Suddenly the hoosier driver flips off the pickup's pilot. "Hey, jackass! Hey, dickhead! Pull the car over, you fucking hoosier!" he yells, as Mullet maneuvers alongside him in the adjoining lane. "Your fucking mullet -- get a fuckin' haircut! You'll get your fuckin' ass kicked, you understand? You do not tailgate like that, you motherfucker!"

A dream sequence ensues in which Hoosier Driver vanquishes Mullet with a green light saber and some well-placed judo kicks while his sidekick, Hoosier Passenger, smashes the pickup's taillights.

The frame flips to the hoosier pair exiting a Washington Avenue meat market at closing time with two sleazy-looking divas in tow. Their first stop: White Castle. As the gents wolf down their burgers, one of the girls encourages them to share.

"Can I have a bite?" asks Hoosier Girl Number One, a tall, big-haired blonde clad in a flashy silver dress that resembles aluminum foil.

"I think she's talkin' to you," Hoosier Passenger says to his buddy.

"She's talkin' to you, you cheap hoosier," replies his cohort. The two men break into mocking laughter and refuse to share their grease, much to the dismay of their backseat belles.

Outside the gents' crash pad, the ladies are invited up for some Busch beer and a cuddle.

"Well, I do have to go to the bathroom," says Hoosier Girl Number Two, a short, busty bottle blonde.

A quickie game of Rock-Paper-Scissors ensues to determine which hoosier gets first pick of the pair. Hoosier Driver wins. As Hoosier Girl Number Two goes off to use the bathroom, he throws the mack down on the tall blonde in the kitchen.

"Shouldn't we go in there?" she says, pointing to the bedroom.

"I think we're fine right here," he says, peppering her with kisses.

"What about your roommate?" she inquires.

"Don't worry about him -- he's gay."

Just then her friend emerges from the can, and Hoosier Girl Number One excuses herself to use the facilities. With his pal passed out on the couch, Hoosier Driver wastes no time in moving right in on Hoosier Girl Number Two -- only to be abruptly cut off by the taller blonde, who has quickly wrapped up her bathroom break.

"Fucking hoosier!" cries Hoosier Girl Number One, slapping our hero's face.

"Hoosier? You're the hoosier!" he fires back.

"I can't be a hoosier!" she blurts, making a beeline for the door. "I'm from Granite City!"


"I don't know what it is about Hoosiers," said Hazel, "but they've sure got something. If somebody was to make a list, they'd be amazed."
-- Kurt Vonnegut, Cat's Cradle

The etymology and meaning of the term "hoosier" has been a matter of debate for centuries. And it seems the more the word is studied, the muddier its definition becomes. When Jeffrey Graf, a 29-year veteran of the reference department of the Indiana University at Bloomington library, set out on his own scholastic search for the origins and significance of "hoosier," he ended up with a 24-page essay that only served to stoke the confusion wrought by the mysterious little term.

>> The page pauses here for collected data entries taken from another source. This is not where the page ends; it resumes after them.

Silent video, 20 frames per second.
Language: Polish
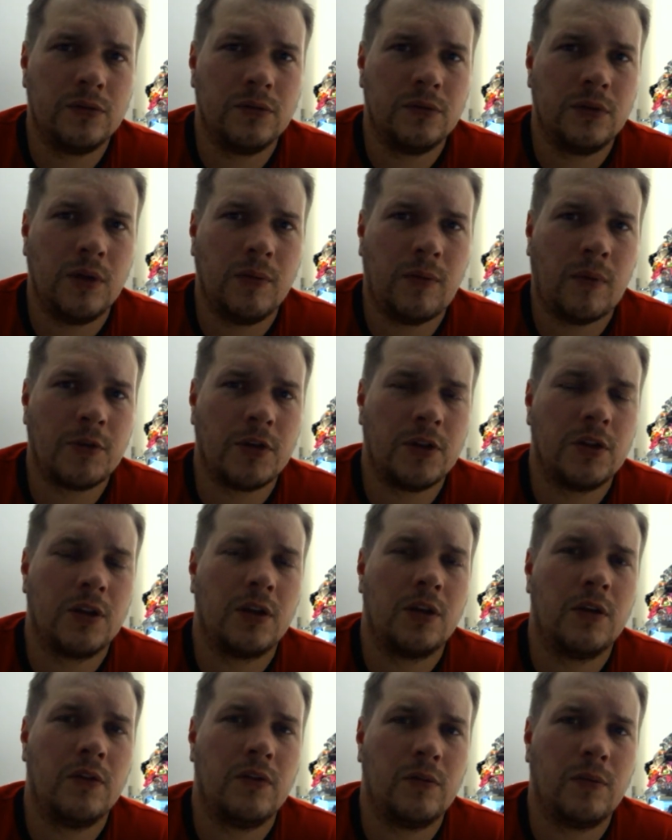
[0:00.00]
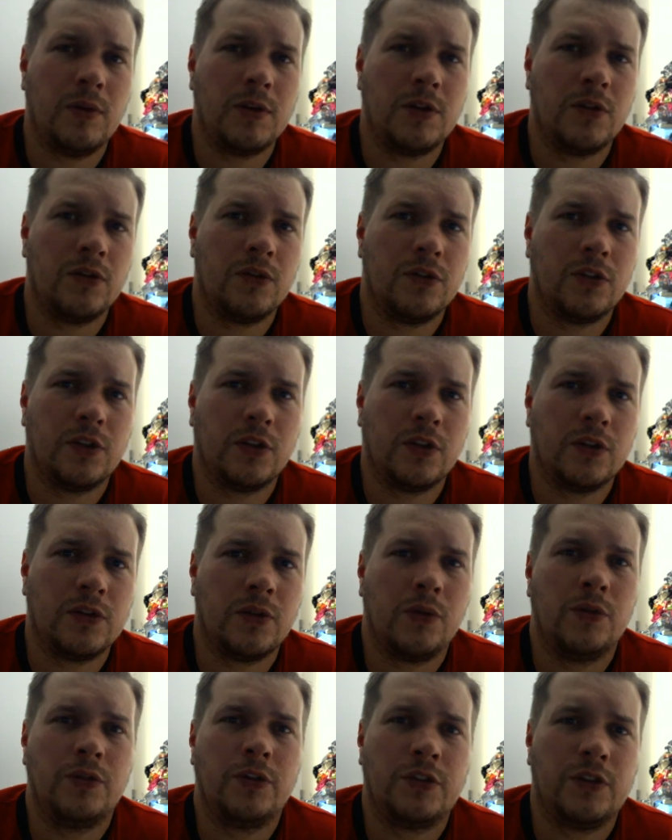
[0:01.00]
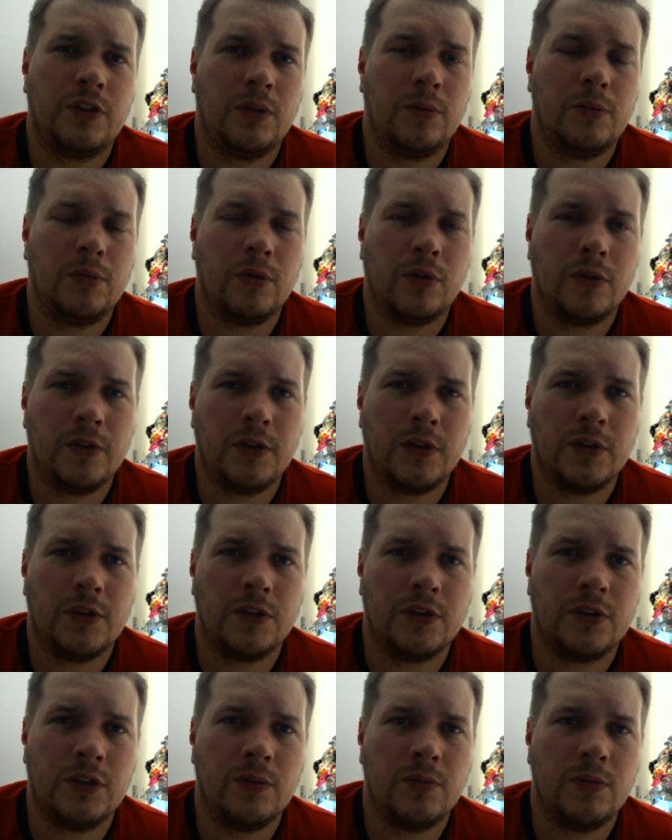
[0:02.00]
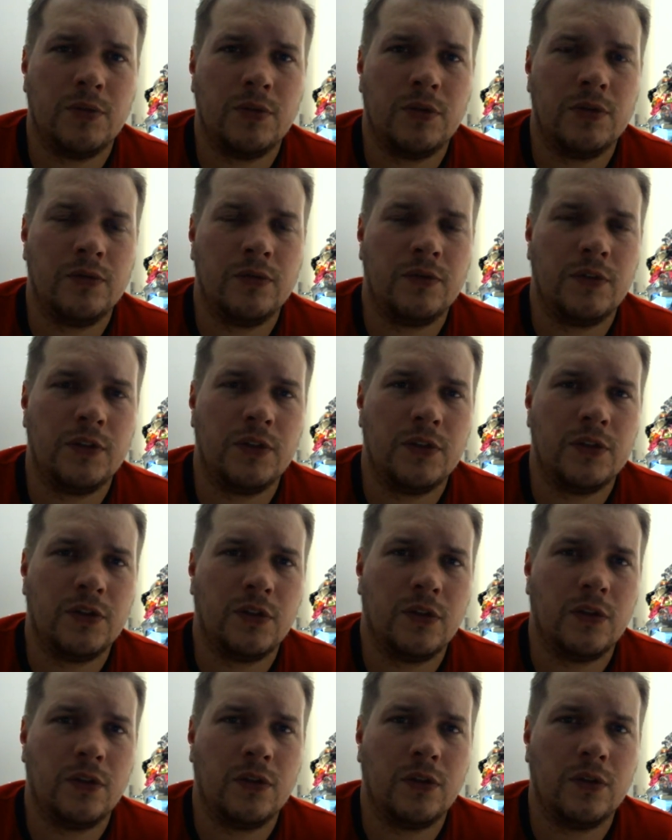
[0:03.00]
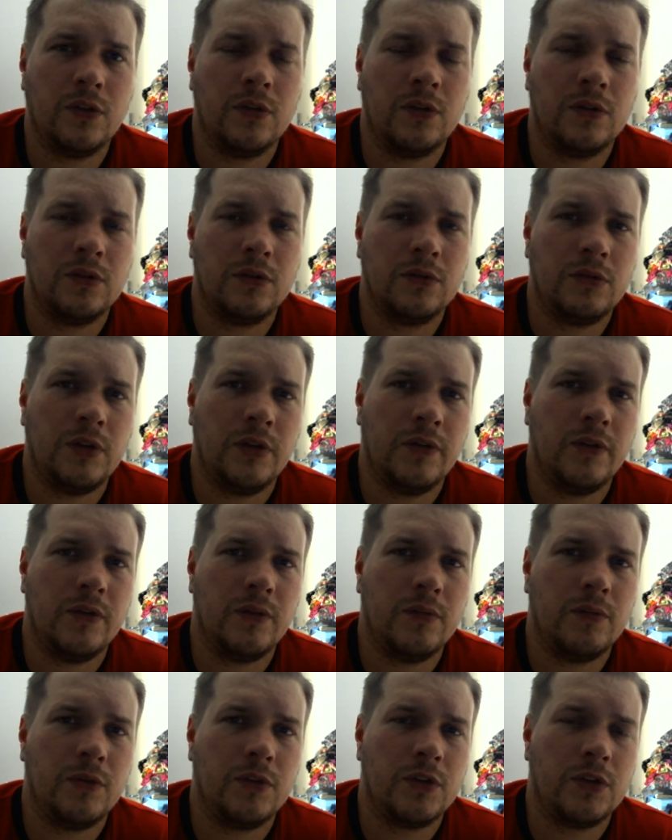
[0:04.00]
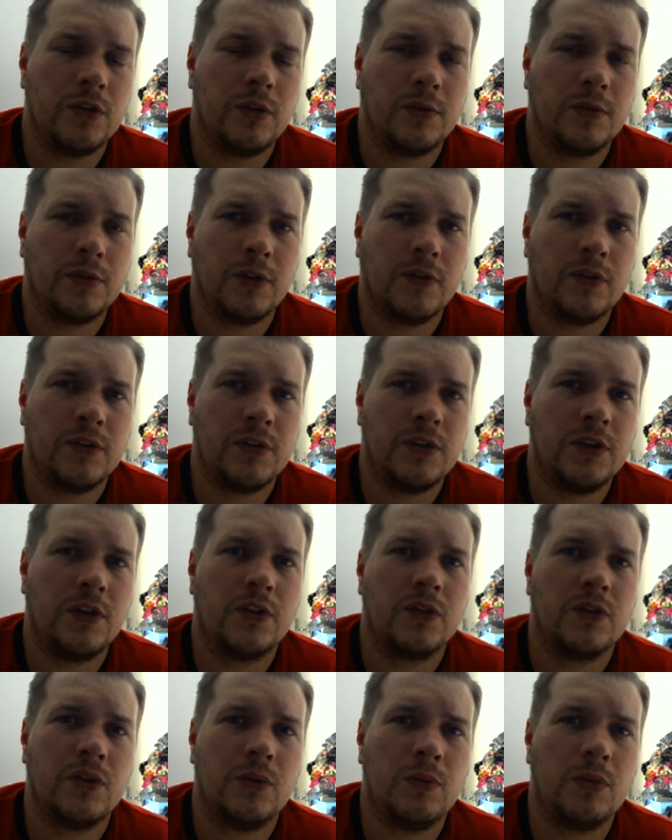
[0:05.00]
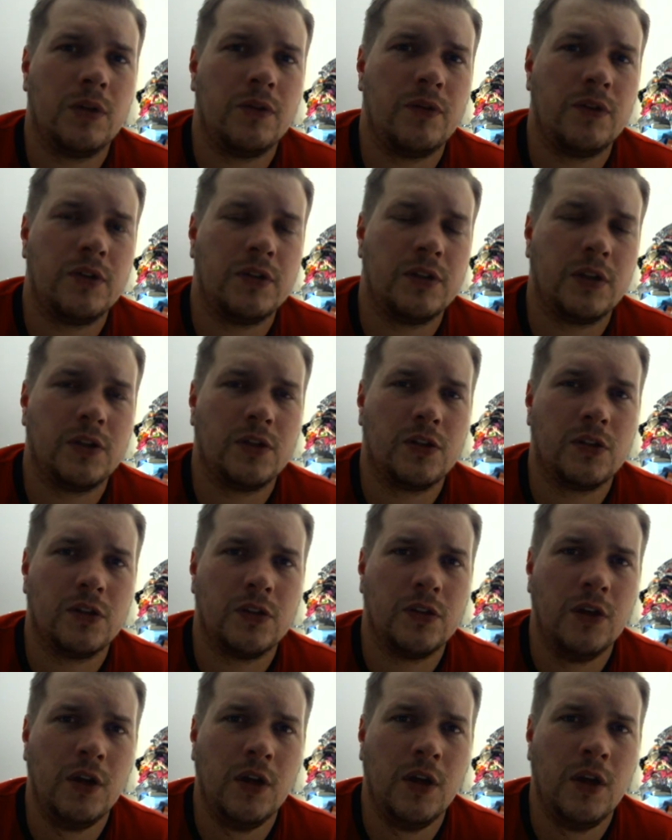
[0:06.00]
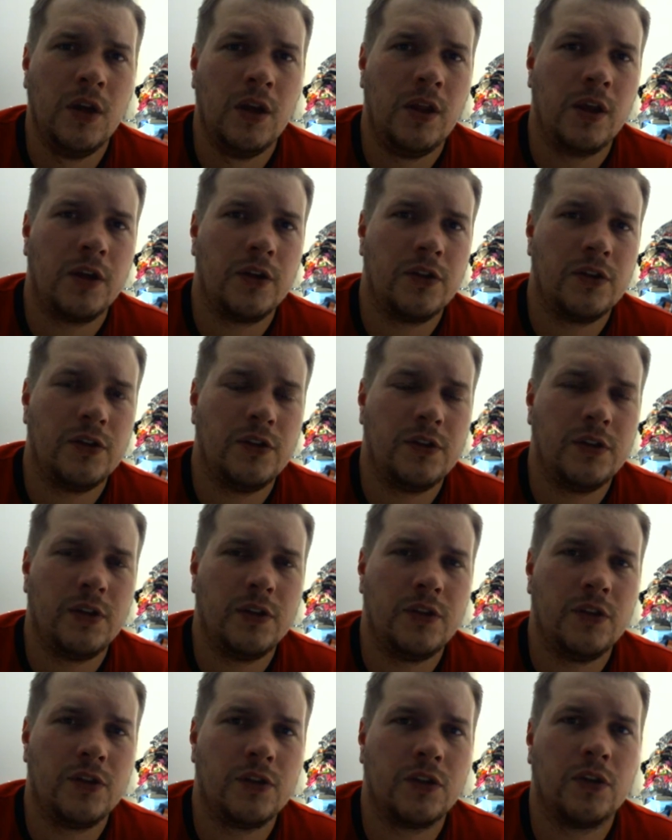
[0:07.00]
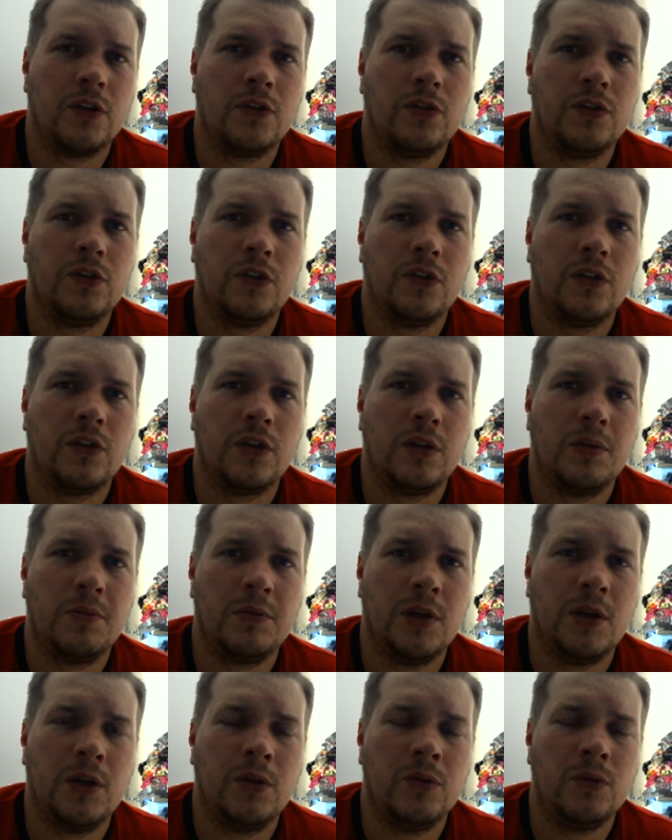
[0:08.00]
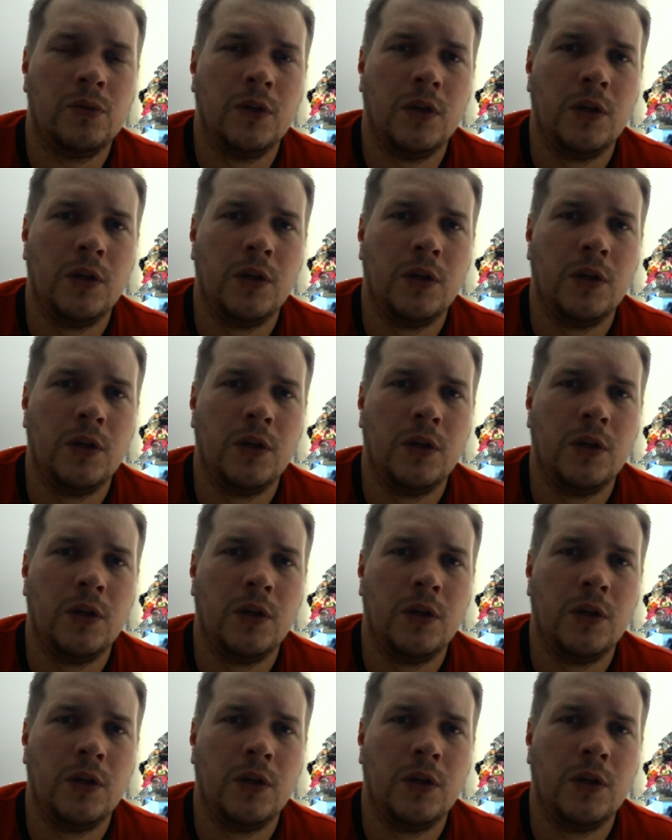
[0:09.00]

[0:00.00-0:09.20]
nie mam żadnych informacji odnośnie tego, co ludzie chcieliby oglądać, czy chcieliby wiedzieć, co nie wiem, jeżeli na przykład Was interesuje moja wiedza, czy jakiś insight, jeżeli chodzi o Grim Down,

"It's always been a matter of curiosity, I think because it's so unusual," reports Graf. "It's always mentioned in any sort of longish work about the state. And it's interesting, because they haven't quite solved the riddle of its derivation."

In his essay, which is accessible online at www.indiana.edu/~librcsd/internet/extra/hoosier.html, Graf cites nearly 50 possible origins for the term, most of which reflect simpleton tendencies at best and, at worst, downright human filth. The most outlandishly entertaining of the possible explanations comes from the poet James Whitcomb Riley, who was quoted by Jacob Piat Dunn in the latter's 1907 article "The Word Hoosier" as saying in conversation, "The real origin is found in the pugnacious habits of the early settlers. They were vicious fighters; and not only gouged and scratched, but frequently bit off noses and ears. This was so ordinary an affair that a settler coming into a bar room on a morning after a fight, and seeing an ear on the floor, would merely push it aside with his foot and carelessly ask, 'Who's [sic] ear?'"

Although many have dismissed the "Whose Ear?" story as the product of Riley's imagination, a bemused Dunn deems the theory "quite as plausible, and almost as well-sustained by historical evidence, as any of the others."

"It's absolutely lost any derogatory meaning in Indiana," says Graf. "It's not the first time somebody has adopted a term that could be perceived as derogatory. I suppose it's the same as adopting 'Quakers' for Society of Friends. They were called Quakers because they shook before the Lord. Methodists were accused of being methodical in their beliefs.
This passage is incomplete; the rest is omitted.